I have a lot of fun little conversations with the kids where I work sometimes. Coming from a completely different generation, their insights into the information age are always funny to me. Kids today (God, I sound old saying that) have no perspective on what it was like to live before the common use of computers, cell phones or the internet.
I get to talk to kids sometimes about my books, and they are always interested to discover they have a writer in their midst. Yet in speaking to them, I find an unsettling fact. Not a single one has a good bookstore to go to.
With the dawning of the information age has come the growth of e-books, of finding everything instantly. This instant gratification is a good thing in some respects. I can in a moment's glance, find out what people have read, what they thought about a book, look through the book from the comfort of my home and then purchase it. The book will then come to my computer, or my door. It's quite extraordinary.
Yet despite this, I pine for a simpler time, a time when my hometown had more than a single bookstore in the big box known as Barnes and Noble. Small bookstores were plentiful here back in the day. We had four in San Luis Obispo. You could walk into the Earthling, the Novel Experience and you would always find quirky characters in the store as much as you would in the reading the material. I suppose for writers, bookstores are like a bar. You go in and it's the local watering hole, the solace, the oasis for creative ideas.
I can remember vividly walking in and seeing the owner of the Novel Experience on a regular basis. She was a woman larger than life, with dark purple tinted hair and flowing gowns and beads and bracelets on her arms. Her laugh was hearty and infectious, and she knew books as if they were lovers. She could, at a whim, recall any story, recommend things for any aged reader and have a discussion of plot and characters. It was a remarkable.

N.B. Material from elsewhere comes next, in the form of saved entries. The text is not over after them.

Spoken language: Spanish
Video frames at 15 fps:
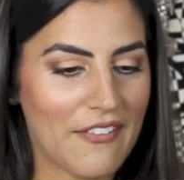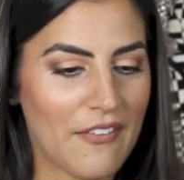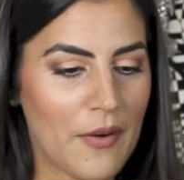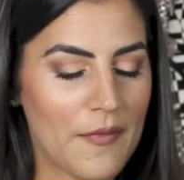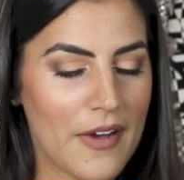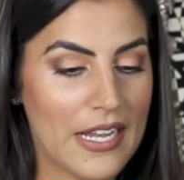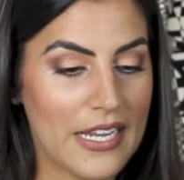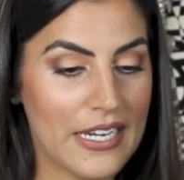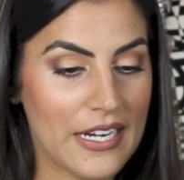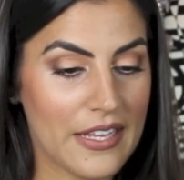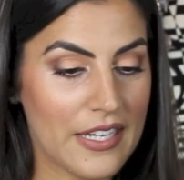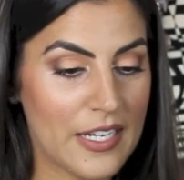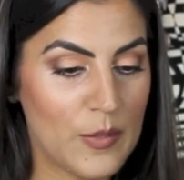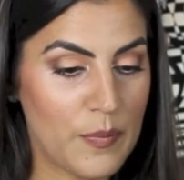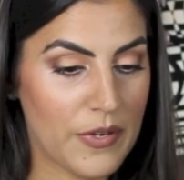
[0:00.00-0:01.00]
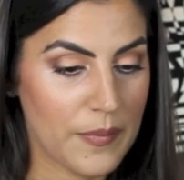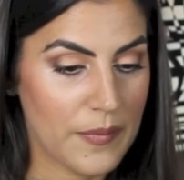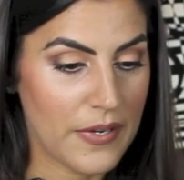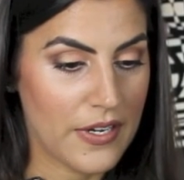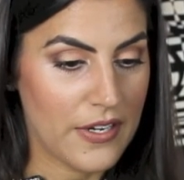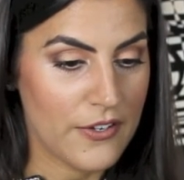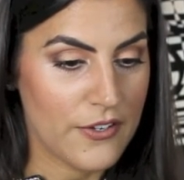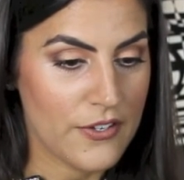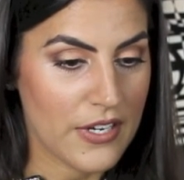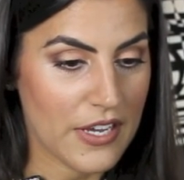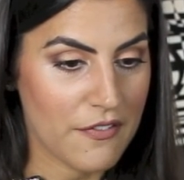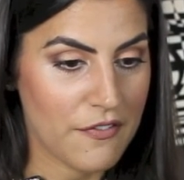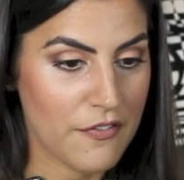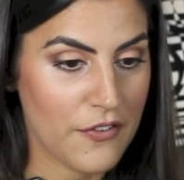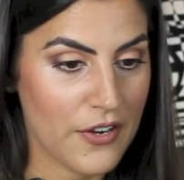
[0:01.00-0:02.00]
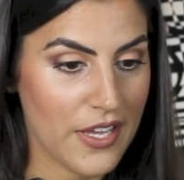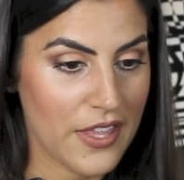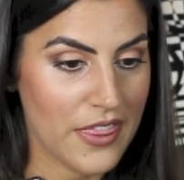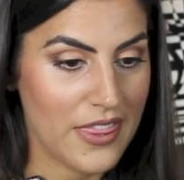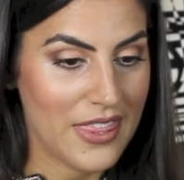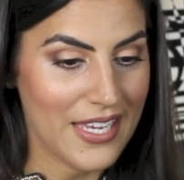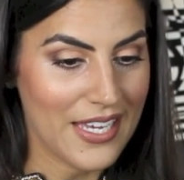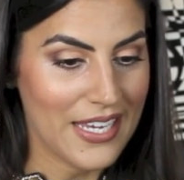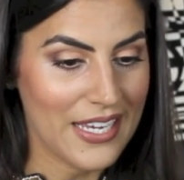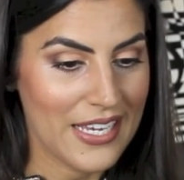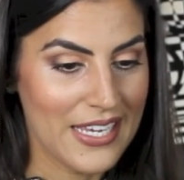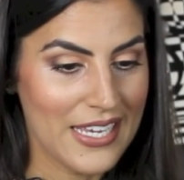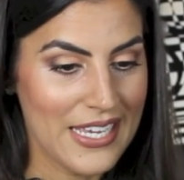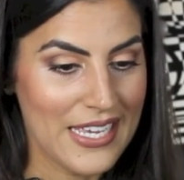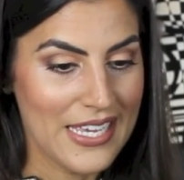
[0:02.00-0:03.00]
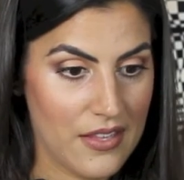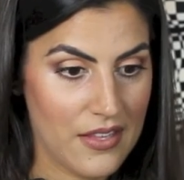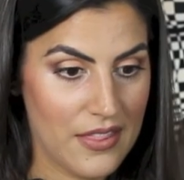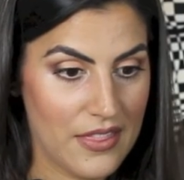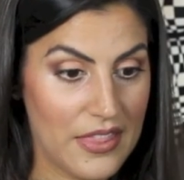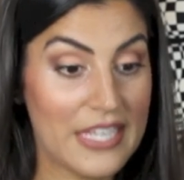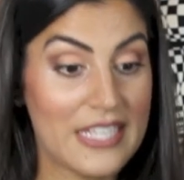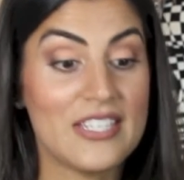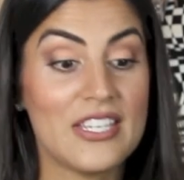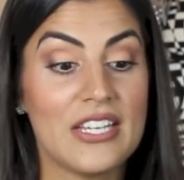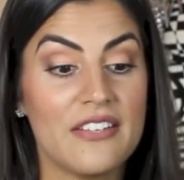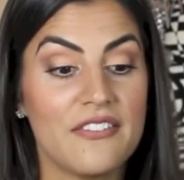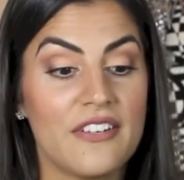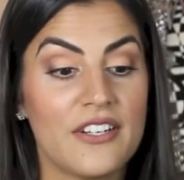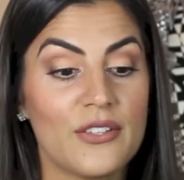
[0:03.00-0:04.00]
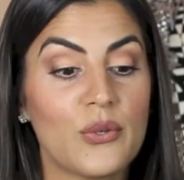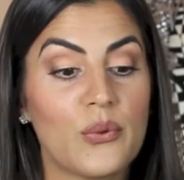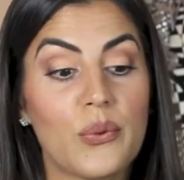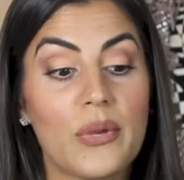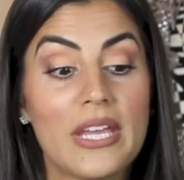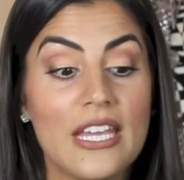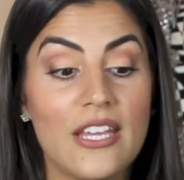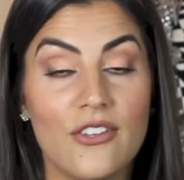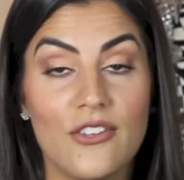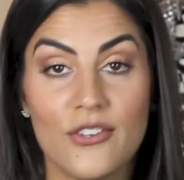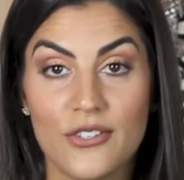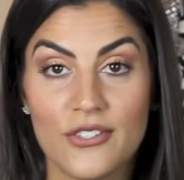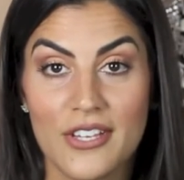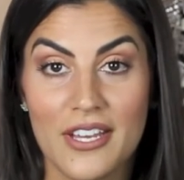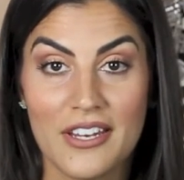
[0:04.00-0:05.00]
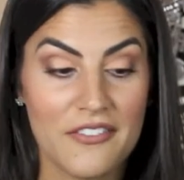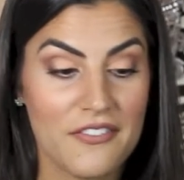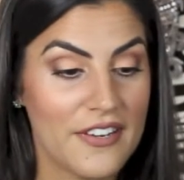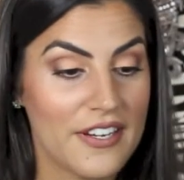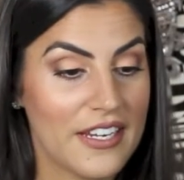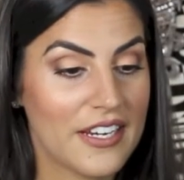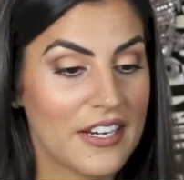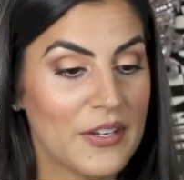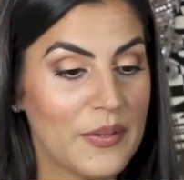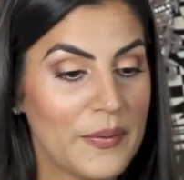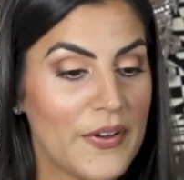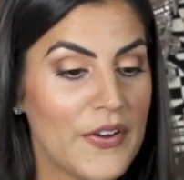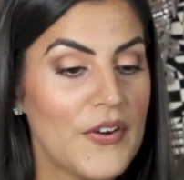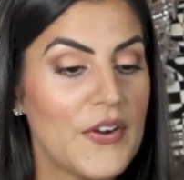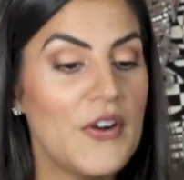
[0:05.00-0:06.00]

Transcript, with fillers: vamos a leer del primero que fue de de Jennifer Trujillo. Jennifer escribió,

I grew up on a diet of Novel Experience. It is what helped to forge my strengths as a writer, my passion for books. The owner of the Novel Experience was my window to the world, along with the local library.
Unfortunately, the Big Boxes came and took that away. Small stores couldn't keep up with what their larger cousins could do and one by one each shuttered their doors. The Novel Experience put up a fantastic fight, but it was a losing one. Eventually, it shuttered its doors. Then, the Big Box stores met a similar fate, the mighty brought down by the internet in a matter if 5 years from the shuttering of the small stores. All that remains is a single Barnes and Noble. Big, and rather imposing, it doesn't have the personal charm that I would like.
Yet in some places, the bookstore remains. What was my surprise to travel to Iowa City, Iowa, for the famous Iowa Writers conference to find the town has no less than 5 - 7 small bookstores. The most famous, Prairie Lights, is a legend in the writing world. Walking in, I found the shelves of books, the coffee shop, the quirky characters. After so long, it was like coming home again.
The age of the bookstore may be alive and well in Iowa City, and perhaps smaller bookstores will flower from the corpses of big ones again. Perhaps then children will go to them once more, and seek the beauty of books anew.